El cineasta, músico y escritor Ricardo Becher comenzó a escribir estos diarios del geriátrico cuando tenía 78 años y los terminó a los 80, pocos meses antes de morir. Recta final es un testimonio delirante y vertiginoso sobre la vejez, la amistad y los amores entre hombres, la vida en el arte, la pregunta por la identidad cuando el cuerpo y quienes nos rodean ya no son los mismos.
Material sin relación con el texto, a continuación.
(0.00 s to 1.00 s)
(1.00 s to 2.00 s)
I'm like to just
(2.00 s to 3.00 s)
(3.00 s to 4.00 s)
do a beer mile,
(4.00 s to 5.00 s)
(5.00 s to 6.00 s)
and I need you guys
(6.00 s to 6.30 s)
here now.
“Cuando Ricardo Becher llegó por primera vez a la editorial –cuenta Luis Chitarroni en el prólogo de Recta Final, editada por )el asunto(– me llevé una sopresa. Había leído su libro, La séptima década, una novela increíble escrita a los Pic de Jack Kerouac, sin ningún tipo de artificio ni atenuación y esperaba a un tipo de menos de treinta, un poco rabioso tal vez y contrariado por tener que encontrarse conmigo, a quien, por el puesto que ocupaba, de editor, debía de juzgar “un careta”. Podrá haberlo hecho Ricardo, pero él no era el joven de menos de treinta de mi sospecha sino un veterano de setenta, no me acuerdo ya si con bastón, de dicción muy porteña y de inteligencia asesina.” Efectivamente esa novela fue editada en Mondadori en 2006, mientras otras tantas que escribió Becher sin pausa y sin mordaza ni de estilo ni de temas a lo largo de los ultimos años todavía quedan inéditas. Becher había nacido en Buenos Aires en 1930 y fue durante muchos años guionista y asistente de Leopoldo Torre Nilson y fue el reralizador de la legendaria película de los sesenta, Tiro de Gracia.
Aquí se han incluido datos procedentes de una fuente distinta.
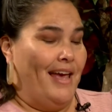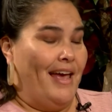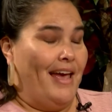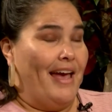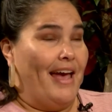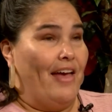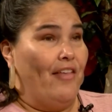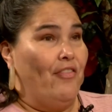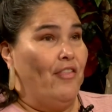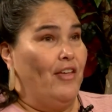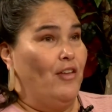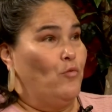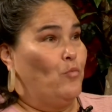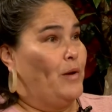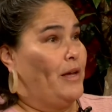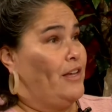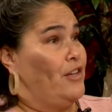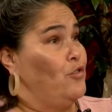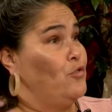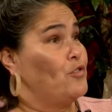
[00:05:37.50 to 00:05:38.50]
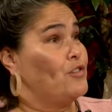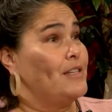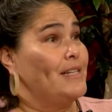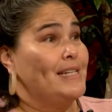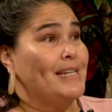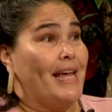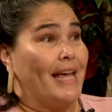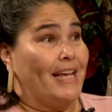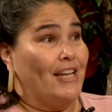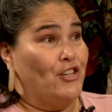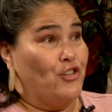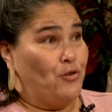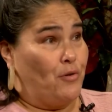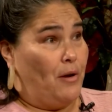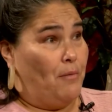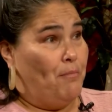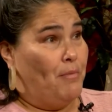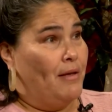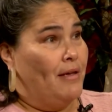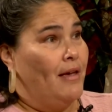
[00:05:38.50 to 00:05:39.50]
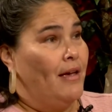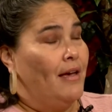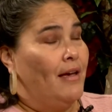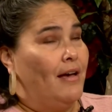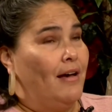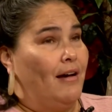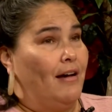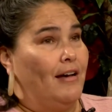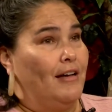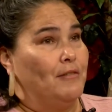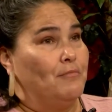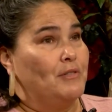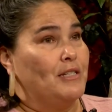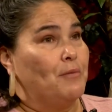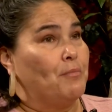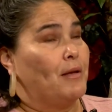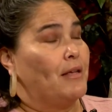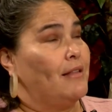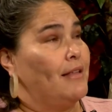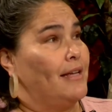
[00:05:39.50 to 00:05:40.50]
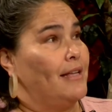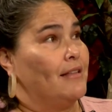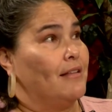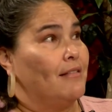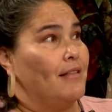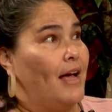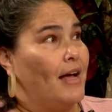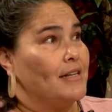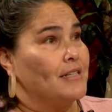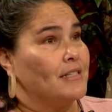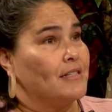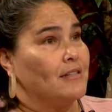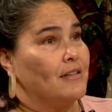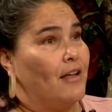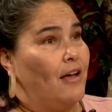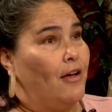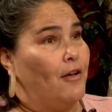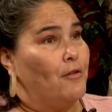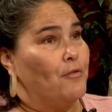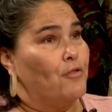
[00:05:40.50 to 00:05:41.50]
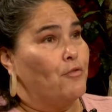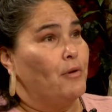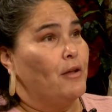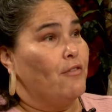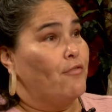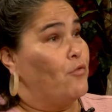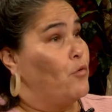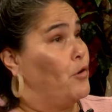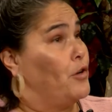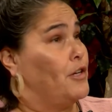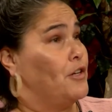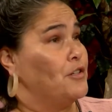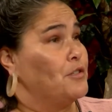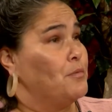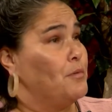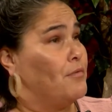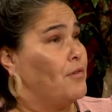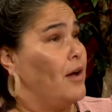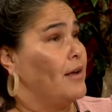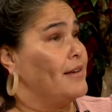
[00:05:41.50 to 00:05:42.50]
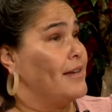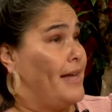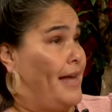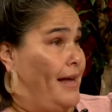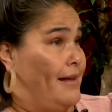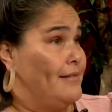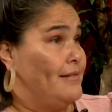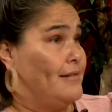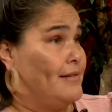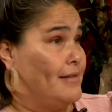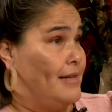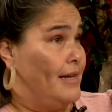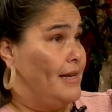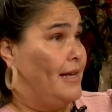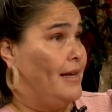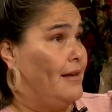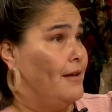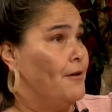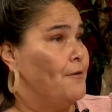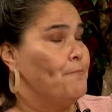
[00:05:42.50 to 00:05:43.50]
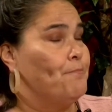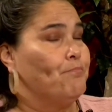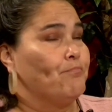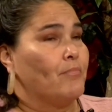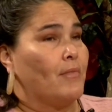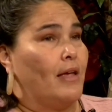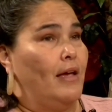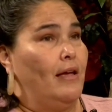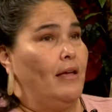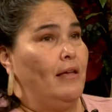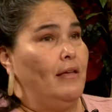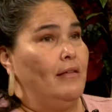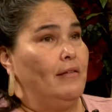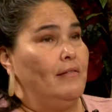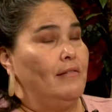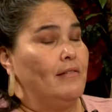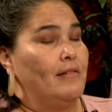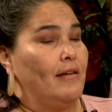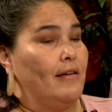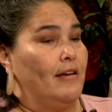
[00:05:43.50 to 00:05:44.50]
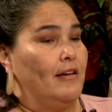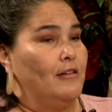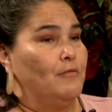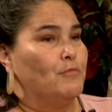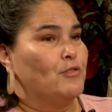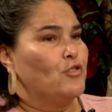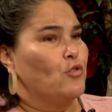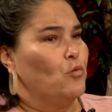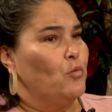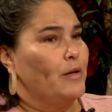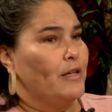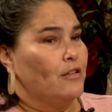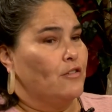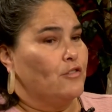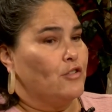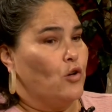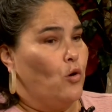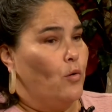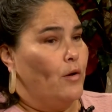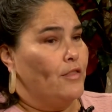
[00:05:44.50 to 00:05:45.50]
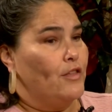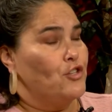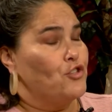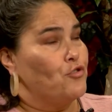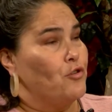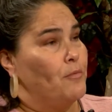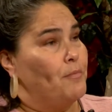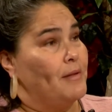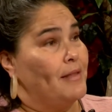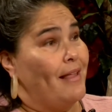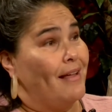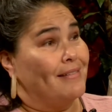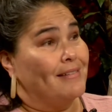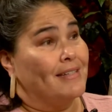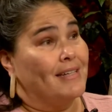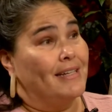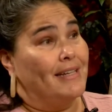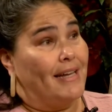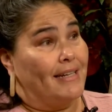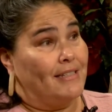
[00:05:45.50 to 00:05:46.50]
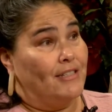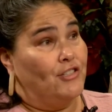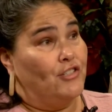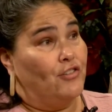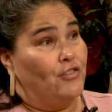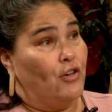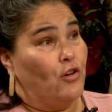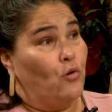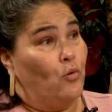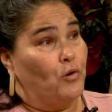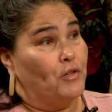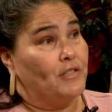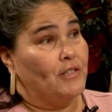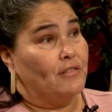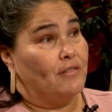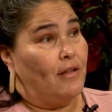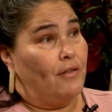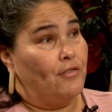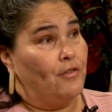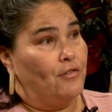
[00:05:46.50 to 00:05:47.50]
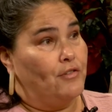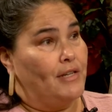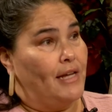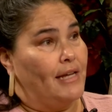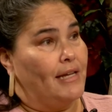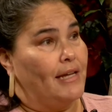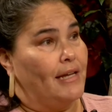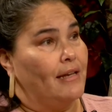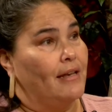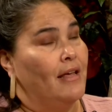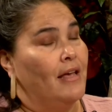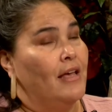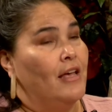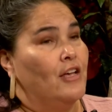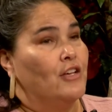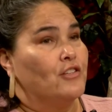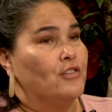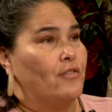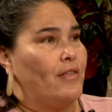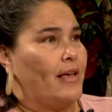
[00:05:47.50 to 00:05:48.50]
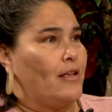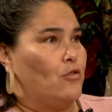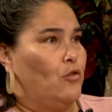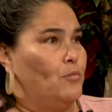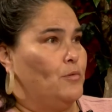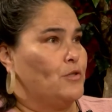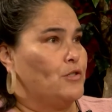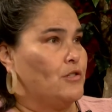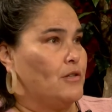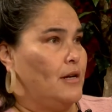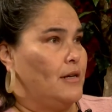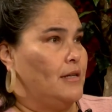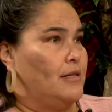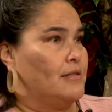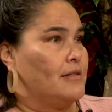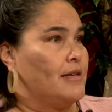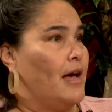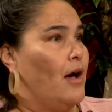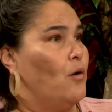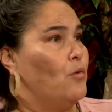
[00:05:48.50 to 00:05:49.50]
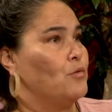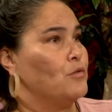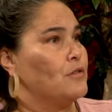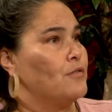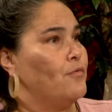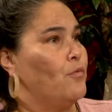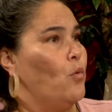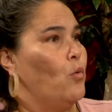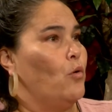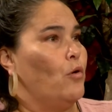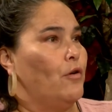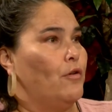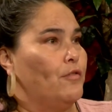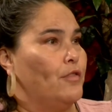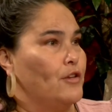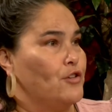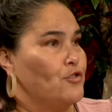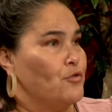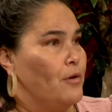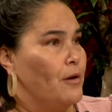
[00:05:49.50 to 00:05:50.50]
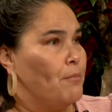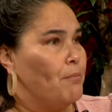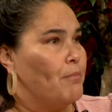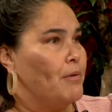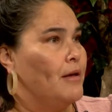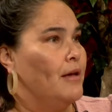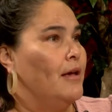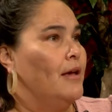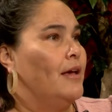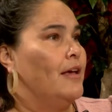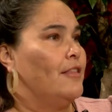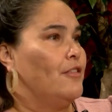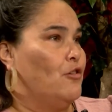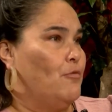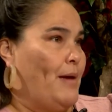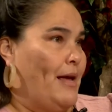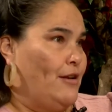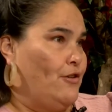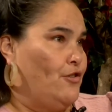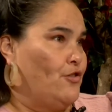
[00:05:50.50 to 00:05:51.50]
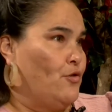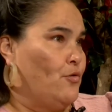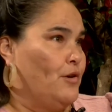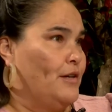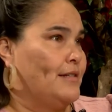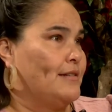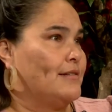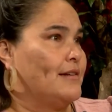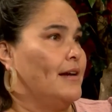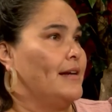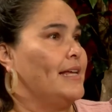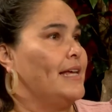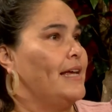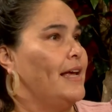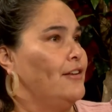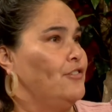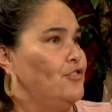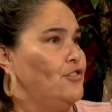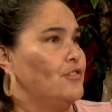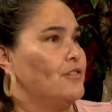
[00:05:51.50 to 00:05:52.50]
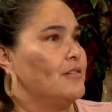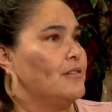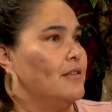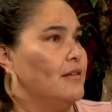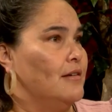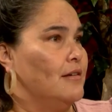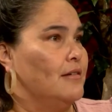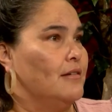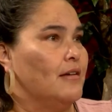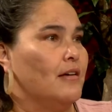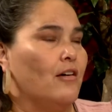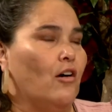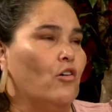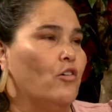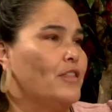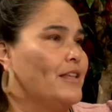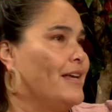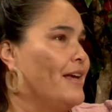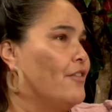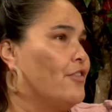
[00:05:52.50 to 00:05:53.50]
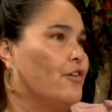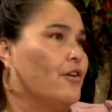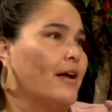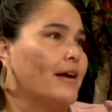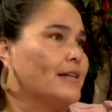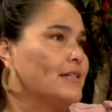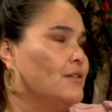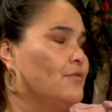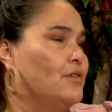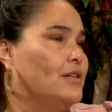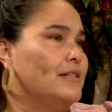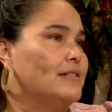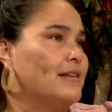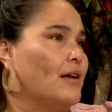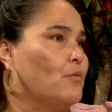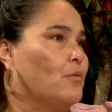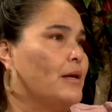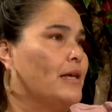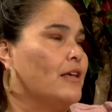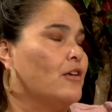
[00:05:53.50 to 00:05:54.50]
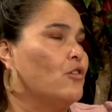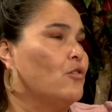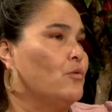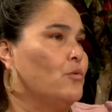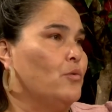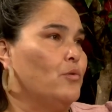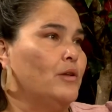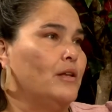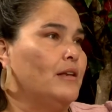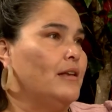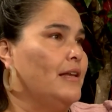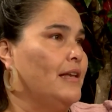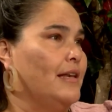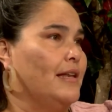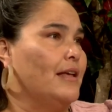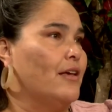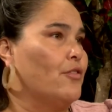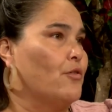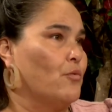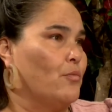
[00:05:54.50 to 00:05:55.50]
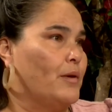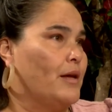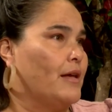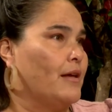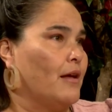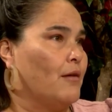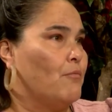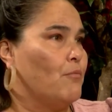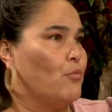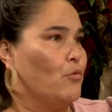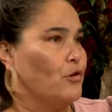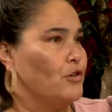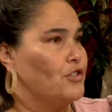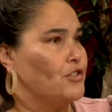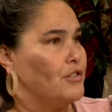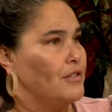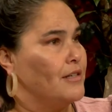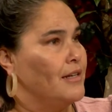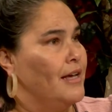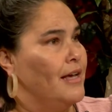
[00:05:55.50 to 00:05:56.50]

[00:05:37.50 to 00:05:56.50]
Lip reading: And then we usually take a trip. Typically in the last 3 to 4 years, we've gone to Kansas City. And so we'll go on the trip, and that's connected to the courses that they're taking. So that global studies counts for the trip, their mandatory study, and just all the other activities that we include in any other weekend portion.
Recta Final, que se acaba publicar por estos días y que lleva el mismo título que la versión documental que realizó su discípulo Tomás Lipgot (Bafici 2010), muy atrás ha dejado aquel sello beatnik (el peso de los ochenta años y el ambiente del geriátrico no son sitios amables para la experimentación con drogas aunque sí para demencias naturales y peleas domésticas) aunque conserva la inteligencia asesina.

Becher tipea en su computadora que ha conseguido ingresar al geriátrico, casi todos los días da su registro, salvo en aquellos en que le depresión lo voltea. Se recupera siempre. Se presenta a sí mismo con su ironía, su desnudez y su impaciencia, como un anciano lúcido, tal vez el único en este depósito de ancianos donde las interrupciones, recuerdos, las visitas de sus amigos y amores, sus propios inventarios, reflexiones teóricas sobre el mismo diario que está escribiendo, van otorgando a estos años últimos su gracia y su dignidad. Notaremos, en el fragmento inicial de la novela, que se transcribe a continuación, que los compañeros de geriátrico al principio no tienen nombre, para poco más adelante convertirse en personajes testigos, murientes, compañeros, otro mundo. Becher consigue, con la ilusión del que no se lo propone, reconstruir sus propios últimos días incorporando el recuerdo de los primeros, de su esposo, El Negro, de antiguos amores, de presentes deseos y otros amigos más jóvenes. Becher, personaje y narrador, es el único gay en el geriátrico, además es un gay a la antigua, entre líneas pueden leerse reflexiones sobre ambas cosas. Ser el único y ser uno de los últimos. Pocos registros tan sórdidos y a la vez tan encantadores y tan literarios de lo que pasa y lo que no pasa cuando se ha llegado y se ha franqueado ya el límite de la edad de la franqueza.